Gust is a startup investment platform that connects early-stage founders with angel investors, accelerators, and startup programs, providing equity management tools alongside the funding relationship infrastructure. Originally launched as the standard platform for organized angel investing globally, Gust has expanded to offer cap table management, online SAFE and note issuance, and equity documentation tools for pre-seed and seed-stage startups. The platform is used by thousands of angel groups, accelerators, and incubators globally as their standard application, evaluation, and portfolio management system — meaning many accelerator applications are submitted and processed through Gust by default. For startups, Gust provides a managed company profile that serves as a pitching document for investors browsing the platform. Cap table management covers basic equity tracking with support for SAFEs, convertible notes, and common stock. Online closing tools enable remote issuance of SAFEs and convertible instruments with electronic signature, reducing legal costs for standard seed financing documents. The launch package provides access to state-specific formation documents and standard legal templates. Gust's investor portal gives angels a portfolio management view across all their Gust-connected investments.
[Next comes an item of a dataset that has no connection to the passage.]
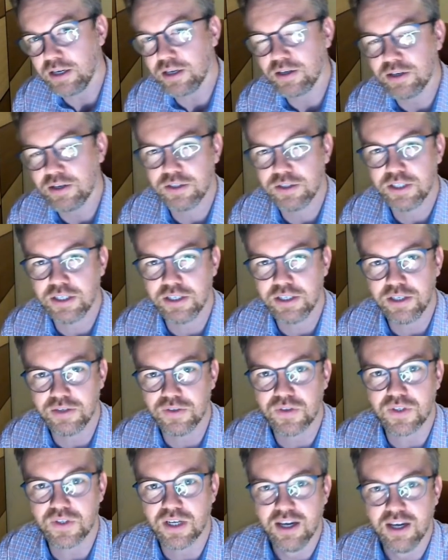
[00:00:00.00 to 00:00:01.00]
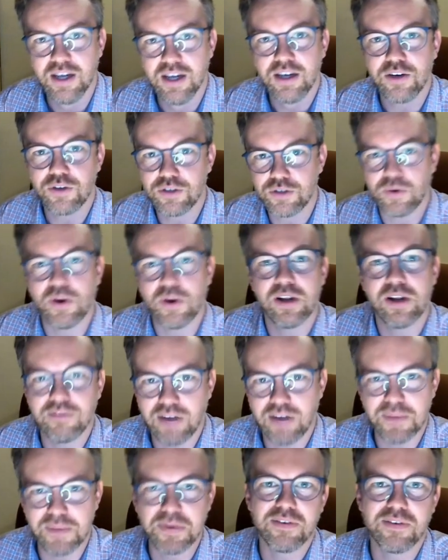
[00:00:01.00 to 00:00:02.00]
a continuous control
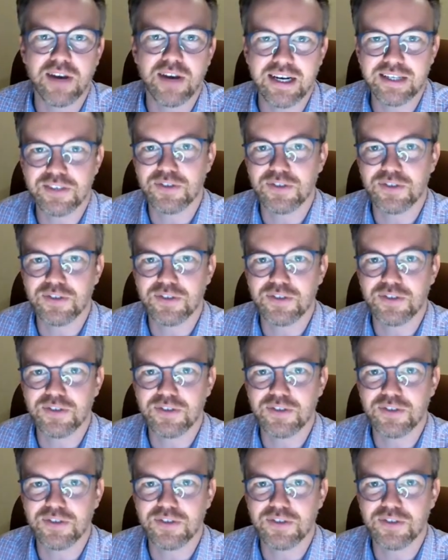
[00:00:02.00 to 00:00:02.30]
environment, right?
While Gust lacks the equity management depth of Carta or Pulley for post-seed companies, it serves a specific and valuable role as the standard platform for the angel investing ecosystem — making it a natural first equity management tool for companies raising their first institutional money from angel groups and accelerator programs.
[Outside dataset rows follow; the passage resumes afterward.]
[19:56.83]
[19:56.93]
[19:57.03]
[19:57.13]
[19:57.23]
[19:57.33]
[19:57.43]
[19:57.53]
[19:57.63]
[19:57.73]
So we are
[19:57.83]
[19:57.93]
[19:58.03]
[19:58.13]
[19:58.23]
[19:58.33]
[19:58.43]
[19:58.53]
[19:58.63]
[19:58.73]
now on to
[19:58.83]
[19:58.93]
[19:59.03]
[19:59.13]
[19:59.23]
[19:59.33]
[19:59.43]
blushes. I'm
Qapita is an equity management and fintech platform serving startups and growth companies across Southeast Asia and India, providing cap table management, employee equity administration, and secondary share liquidity services adapted for regional markets. The platform covers equity management across Singapore, India, Vietnam, Malaysia, Indonesia, and other SEA markets, with jurisdiction-specific compliance for each country's company law, tax regulations, and securities requirements. Cap table management tracks equity across multiple share classes, convertible instruments, and option pools with real-time dilution calculation and shareholder analytics. Employee ESOP administration handles option grant documentation, vesting schedule tracking, exercise workflows, and the jurisdiction-specific tax compliance for employees in each covered country. The secondary marketplace capability is a distinctive feature — Qapita provides a liquidity platform where employees and early investors can sell equity in private companies, addressing the illiquidity problem that makes pre-IPO equity difficult to value for retention purposes. This secondary market functionality has particular relevance in Southeast Asia where IPO timelines are less predictable and employees may need liquidity options before an exit event. 409A equivalents and local valuation support cover the fair market value determinations required for option pricing in each jurisdiction. Integration with legal tools and cap table-aware document management simplifies the due diligence process for fundraising. For Southeast Asian and Indian founders managing equity complexity across multiple legal jurisdictions where US-centric platforms provide inadequate regional coverage, Qapita's multi-market expertise provides meaningful practical value.